[Exercise aim]
Repeat the following entries verbatim, apart from the pictures.

[Records provided]
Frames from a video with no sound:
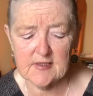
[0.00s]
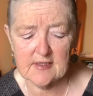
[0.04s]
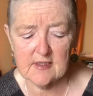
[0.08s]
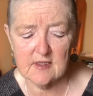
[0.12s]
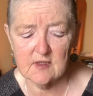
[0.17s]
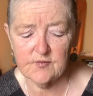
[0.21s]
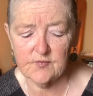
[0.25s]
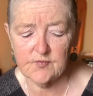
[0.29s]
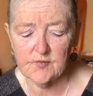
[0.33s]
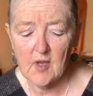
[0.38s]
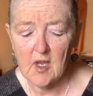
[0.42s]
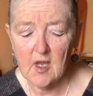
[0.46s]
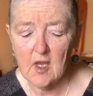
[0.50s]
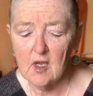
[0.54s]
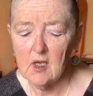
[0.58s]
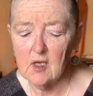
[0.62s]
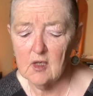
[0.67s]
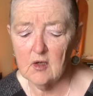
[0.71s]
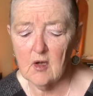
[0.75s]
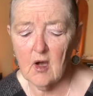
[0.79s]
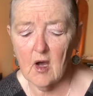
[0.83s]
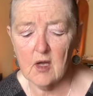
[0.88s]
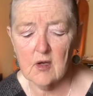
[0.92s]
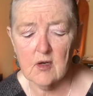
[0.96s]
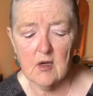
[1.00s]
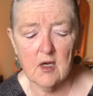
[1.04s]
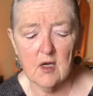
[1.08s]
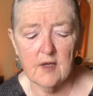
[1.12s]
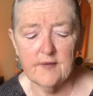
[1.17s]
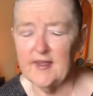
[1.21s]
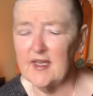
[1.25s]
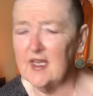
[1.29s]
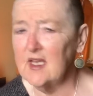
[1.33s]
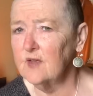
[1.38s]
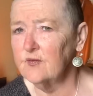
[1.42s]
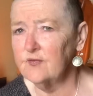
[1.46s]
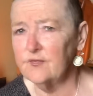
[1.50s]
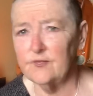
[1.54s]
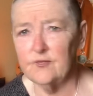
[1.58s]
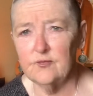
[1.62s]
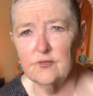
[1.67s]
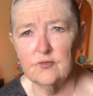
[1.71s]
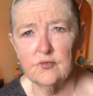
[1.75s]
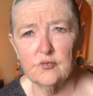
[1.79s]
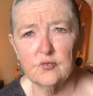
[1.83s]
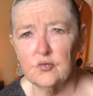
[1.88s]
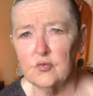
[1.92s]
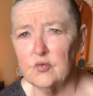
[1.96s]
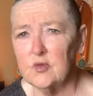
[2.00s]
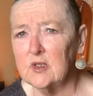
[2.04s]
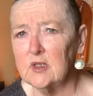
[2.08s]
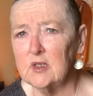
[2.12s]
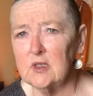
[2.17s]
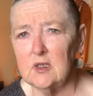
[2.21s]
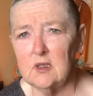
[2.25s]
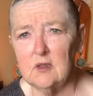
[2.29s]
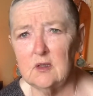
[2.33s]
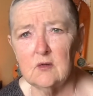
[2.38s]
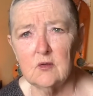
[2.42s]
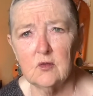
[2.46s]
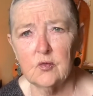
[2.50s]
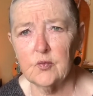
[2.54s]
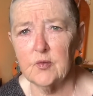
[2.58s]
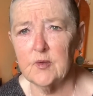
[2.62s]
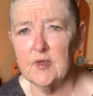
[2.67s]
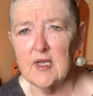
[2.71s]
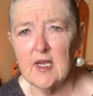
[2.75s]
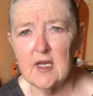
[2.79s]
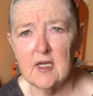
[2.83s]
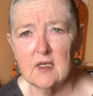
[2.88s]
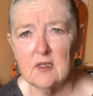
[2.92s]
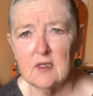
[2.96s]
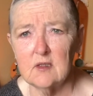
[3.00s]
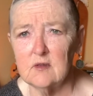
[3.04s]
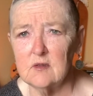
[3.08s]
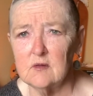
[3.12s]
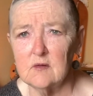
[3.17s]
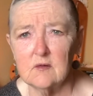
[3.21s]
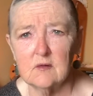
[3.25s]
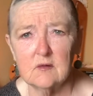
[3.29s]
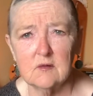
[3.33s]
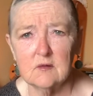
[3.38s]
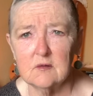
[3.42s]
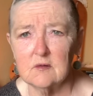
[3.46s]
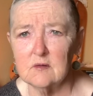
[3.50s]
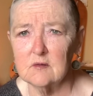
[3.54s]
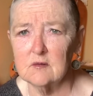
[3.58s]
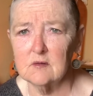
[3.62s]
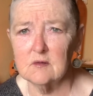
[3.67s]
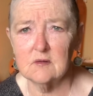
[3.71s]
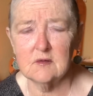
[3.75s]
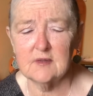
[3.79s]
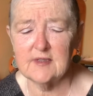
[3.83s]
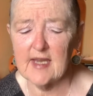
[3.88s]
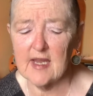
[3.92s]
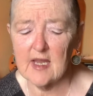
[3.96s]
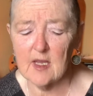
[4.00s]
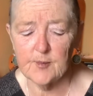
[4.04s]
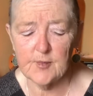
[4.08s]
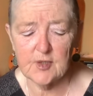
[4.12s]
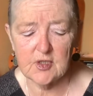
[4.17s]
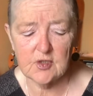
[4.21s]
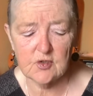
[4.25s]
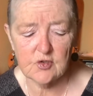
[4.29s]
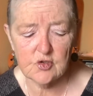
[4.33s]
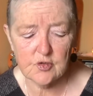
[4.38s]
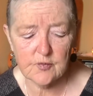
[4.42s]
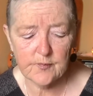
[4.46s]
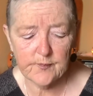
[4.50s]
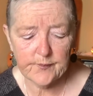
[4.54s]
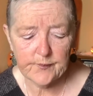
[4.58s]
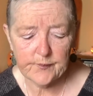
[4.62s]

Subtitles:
that have gone on. They have really created damage.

[Result for this task]
Frames from a video with no sound:
[0.00s]
[0.04s]
[0.08s]
[0.12s]
[0.17s]
[0.21s]
[0.25s]
[0.29s]
[0.33s]
[0.38s]
[0.42s]
[0.46s]
[0.50s]
[0.54s]
[0.58s]
[0.62s]
[0.67s]
[0.71s]
[0.75s]
[0.79s]
[0.83s]
[0.88s]
[0.92s]
[0.96s]
[1.00s]
[1.04s]
[1.08s]
[1.12s]
[1.17s]
[1.21s]
[1.25s]
[1.29s]
[1.33s]
[1.38s]
[1.42s]
[1.46s]
[1.50s]
[1.54s]
[1.58s]
[1.62s]
[1.67s]
[1.71s]
[1.75s]
[1.79s]
[1.83s]
[1.88s]
[1.92s]
[1.96s]
[2.00s]
[2.04s]
[2.08s]
[2.12s]
[2.17s]
[2.21s]
[2.25s]
[2.29s]
[2.33s]
[2.38s]
[2.42s]
[2.46s]
[2.50s]
[2.54s]
[2.58s]
[2.62s]
[2.67s]
[2.71s]
[2.75s]
[2.79s]
[2.83s]
[2.88s]
[2.92s]
[2.96s]
[3.00s]
[3.04s]
[3.08s]
[3.12s]
[3.17s]
[3.21s]
[3.25s]
[3.29s]
[3.33s]
[3.38s]
[3.42s]
[3.46s]
[3.50s]
[3.54s]
[3.58s]
[3.62s]
[3.67s]
[3.71s]
[3.75s]
[3.79s]
[3.83s]
[3.88s]
[3.92s]
[3.96s]
[4.00s]
[4.04s]
[4.08s]
[4.12s]
[4.17s]
[4.21s]
[4.25s]
[4.29s]
[4.33s]
[4.38s]
[4.42s]
[4.46s]
[4.50s]
[4.54s]
[4.58s]
[4.62s]

Subtitles:
that have gone on. They have really created damage.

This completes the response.